In this way, whales are like the world's forests, sucking climate-changing carbon dioxide out of the atmosphere over their lifetime and socking it away. And according to new research, repopulating the oceans with whales could be as good for battling climate change as planting trees.

"If you think about whales and fish in terms of their carbon, there is a potential for using carbon offset credits as an additional incentive for rebuilding this population," said Andrew Pershing of the University of Maine School of Marine Science and the Gulf of Maine Research Institute who presented his results yesterday at a meeting of ocean scientists convened by the American Geophysical Union in Portland, Ore.

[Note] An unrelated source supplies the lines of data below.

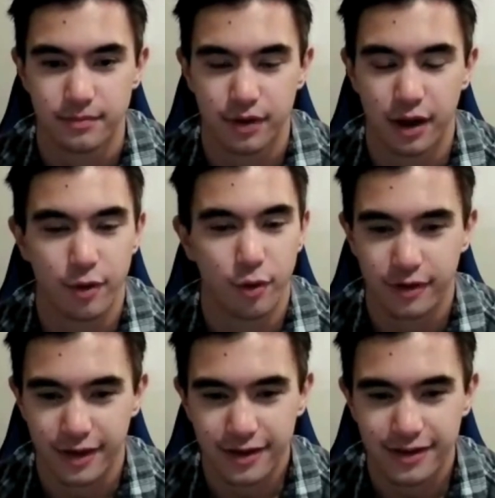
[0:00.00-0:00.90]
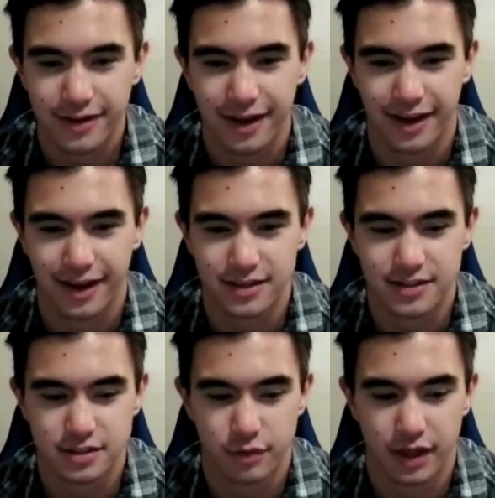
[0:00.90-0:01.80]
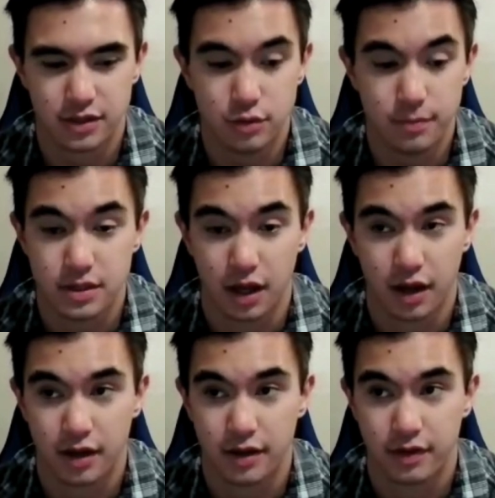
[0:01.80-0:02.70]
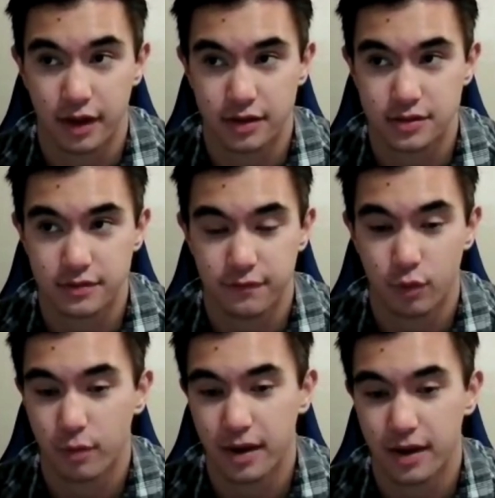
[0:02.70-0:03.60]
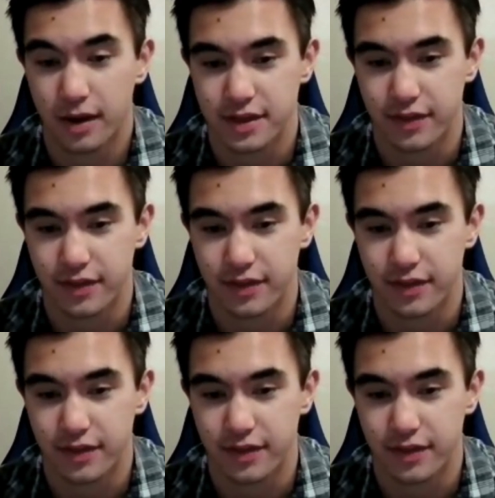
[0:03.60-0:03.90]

priority, I guess. So that should be done in the next 4 months.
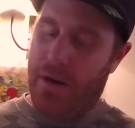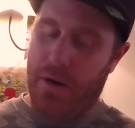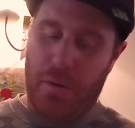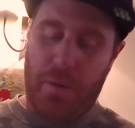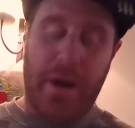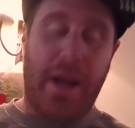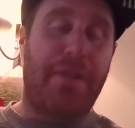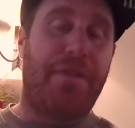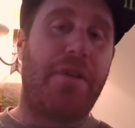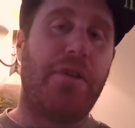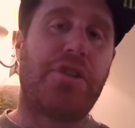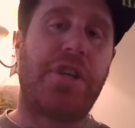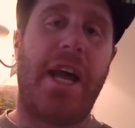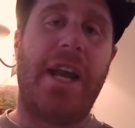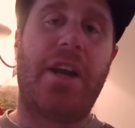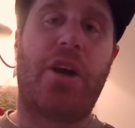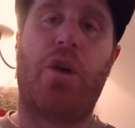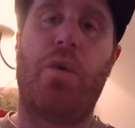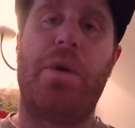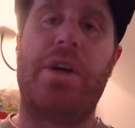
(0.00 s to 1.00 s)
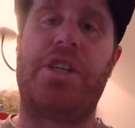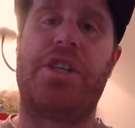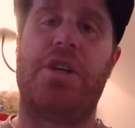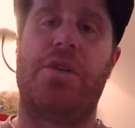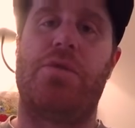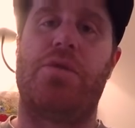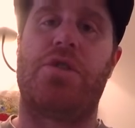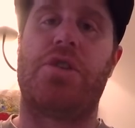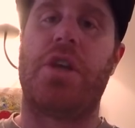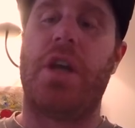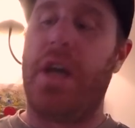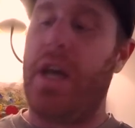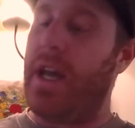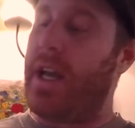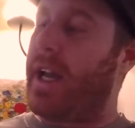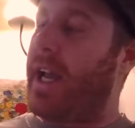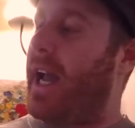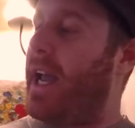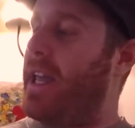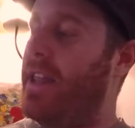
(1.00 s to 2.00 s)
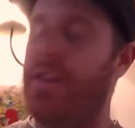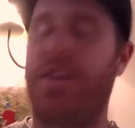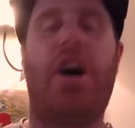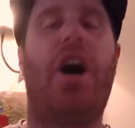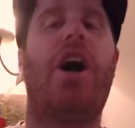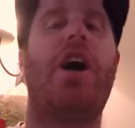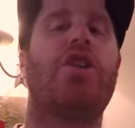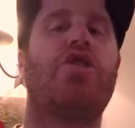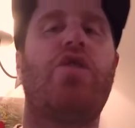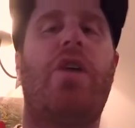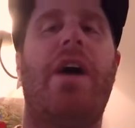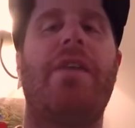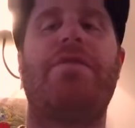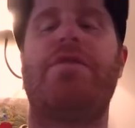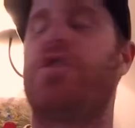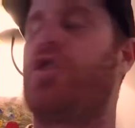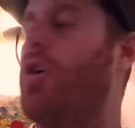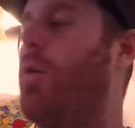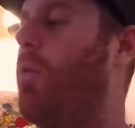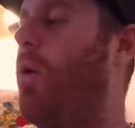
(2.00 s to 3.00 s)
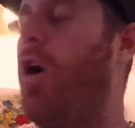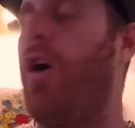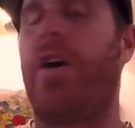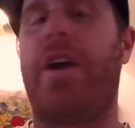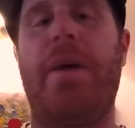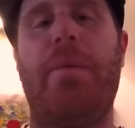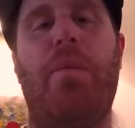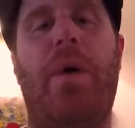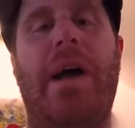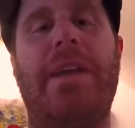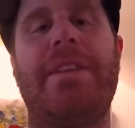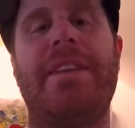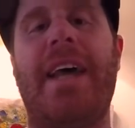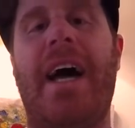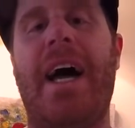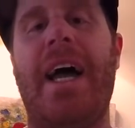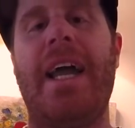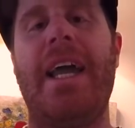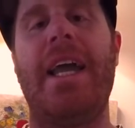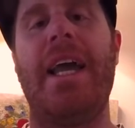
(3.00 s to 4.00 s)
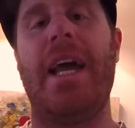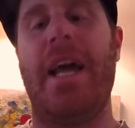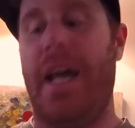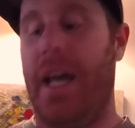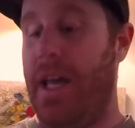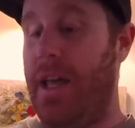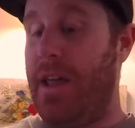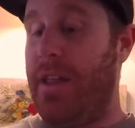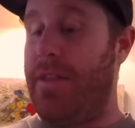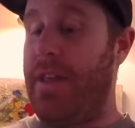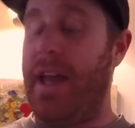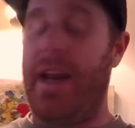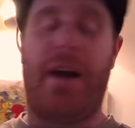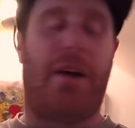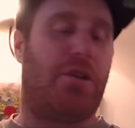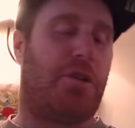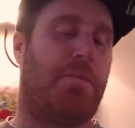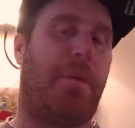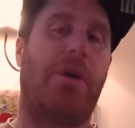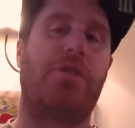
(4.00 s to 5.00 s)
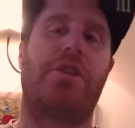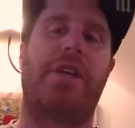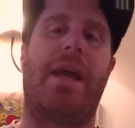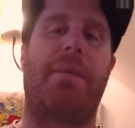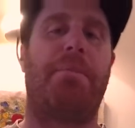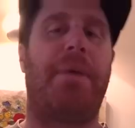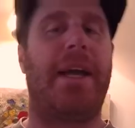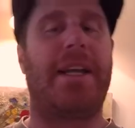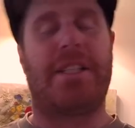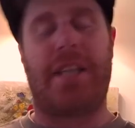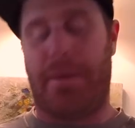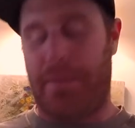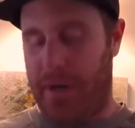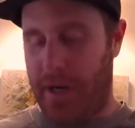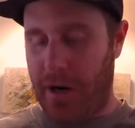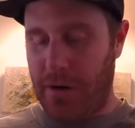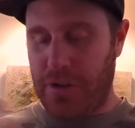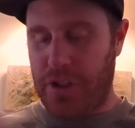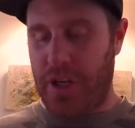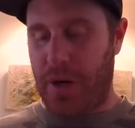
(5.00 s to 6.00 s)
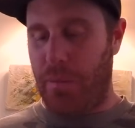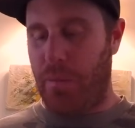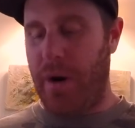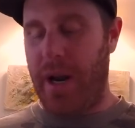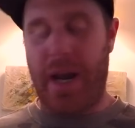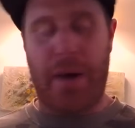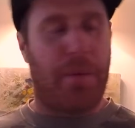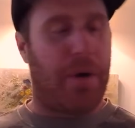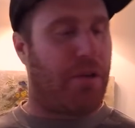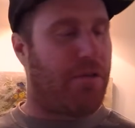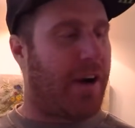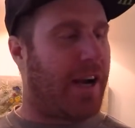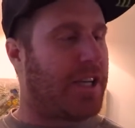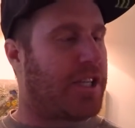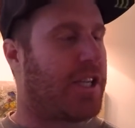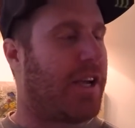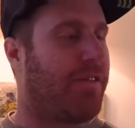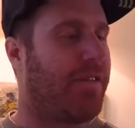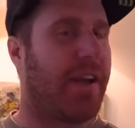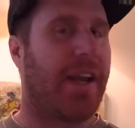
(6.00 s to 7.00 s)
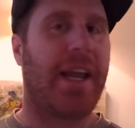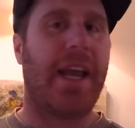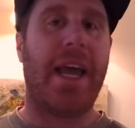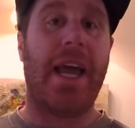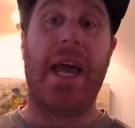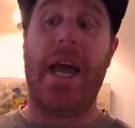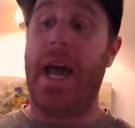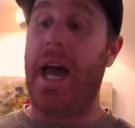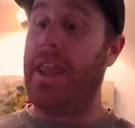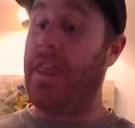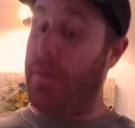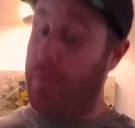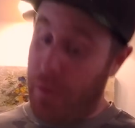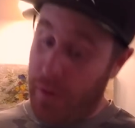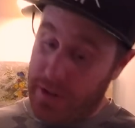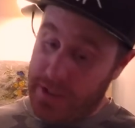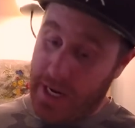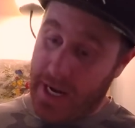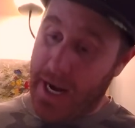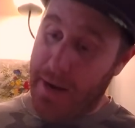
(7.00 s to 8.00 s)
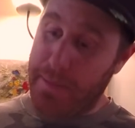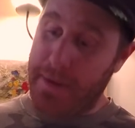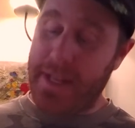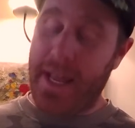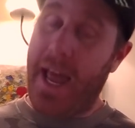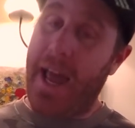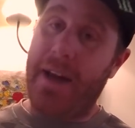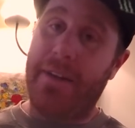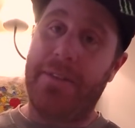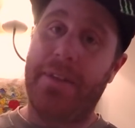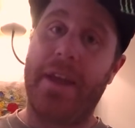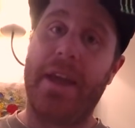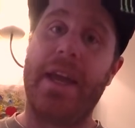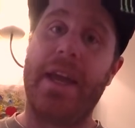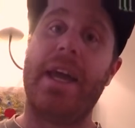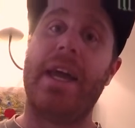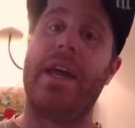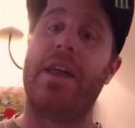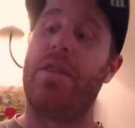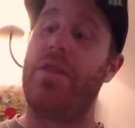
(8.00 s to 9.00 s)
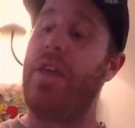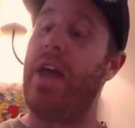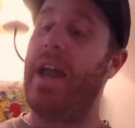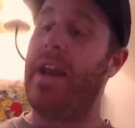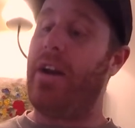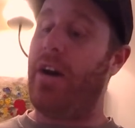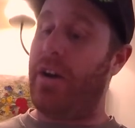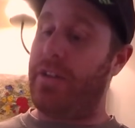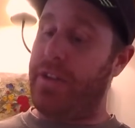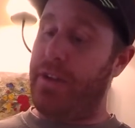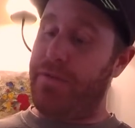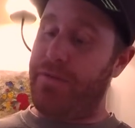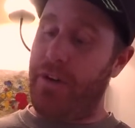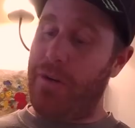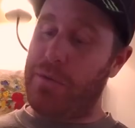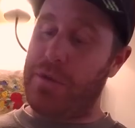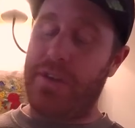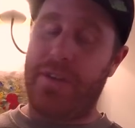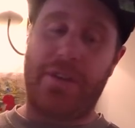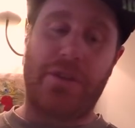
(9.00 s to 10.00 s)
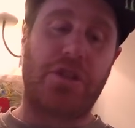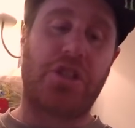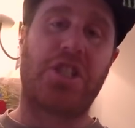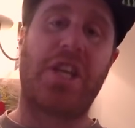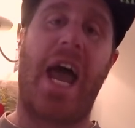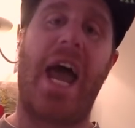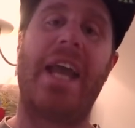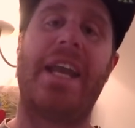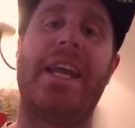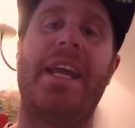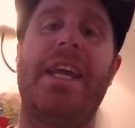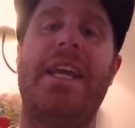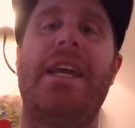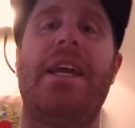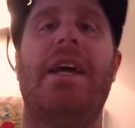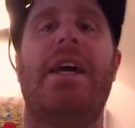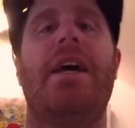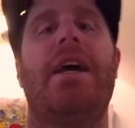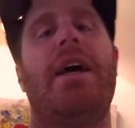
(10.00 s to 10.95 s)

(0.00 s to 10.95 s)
We had a few technical issues. Okay, the hard drive stopped working one day. Then I was supposed to get picked up to go somewhere. We arranged something, and the boys they let me down. Then I did film something on Saturday.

Conversely, Pershing noted, commercial whaling may have released large amounts of carbon dioxide into the atmosphere by pulling whales out of the ocean that would otherwise have fallen to the sea floor.

Related Links:

Pershing estimates that whaling released around 105 million tons of carbon over the last 100 years -- as much carbon as burning most of Oregon's forests, or driving 128,000 Hummers for 100 years -- although these calculations carry several uncertainties.

While the amount of carbon possibly released by whaling over the last 100 years is small compared with the amount that is released annually worldwide -- 7 billion tons -- the amount is comparable to some of the proposed strategies for combating warming, like many reforestation projects or seeding the ocean with iron to increase CO2 uptake by phytoplankton, Pershing said.

Trees convert CO2 directly into wood and leaves through photosynthesis. Whales capture CO2 indirectly. Marine phytoplankton build their tissues through photosynthesis and are eaten by zooplankton, which whales then eat and use to build their colossal bodies. A 90-ton blue whale, the largest animal on Earth, holds about 9.4 tons of carbon, which would be converted to 34 tons of CO2 if it were burned or decomposed completely.

"One key difference between whales and forests is what happens when you've reached your steady state, your maximum population size," Pershing said.

At some point, the forest reaches its maximum density where dying trees are balanced by new growth, and the forest can no longer store any additional carbon, he said. "Marine systems are unique in that the animals and plant life in the surface waters of the ocean, when they die, they can take that carbon with them down to the bottom. A fully populated whale stock will continue to export carbon through sinking of dead whales."

And Pershing notes that other large top predators like bluefin tuna and sharks can have the same effect.

"These guys are huge. They don't have predators. When they die they are very likely to sink and take their biomass to the bottom of the ocean."

Over the last 100 years, whaling removed more than 2 million whales from the Southern Hemisphere alone, said Phillip Clapham, director of the cetacean program at the National Oceanic and Atmospheric Association's National Marine Mammal Laboratory in Seattle. For many species, this represented 90-95 percent of their total numbers.

Whale blubber was used to make margarine, as lamp or industrial oil, and the meat was sometimes consumed by animals or humans.

Some species have done better than others since the moratorium on whaling, which took effect in 1986. Humpback whales are doing extremely well in most places, Clapham said. But there are only about 2000 blue whales in the Antarctic now, compared to the 369,000 killed by whaling.

As for sequestering carbon, "It's a great idea. I love it." Clapham said. He cautions that he has no way of evaluating Pershing's calculations, but "presuming that they are correct, it certainly is a very novel and innovative idea and another reason to save whales."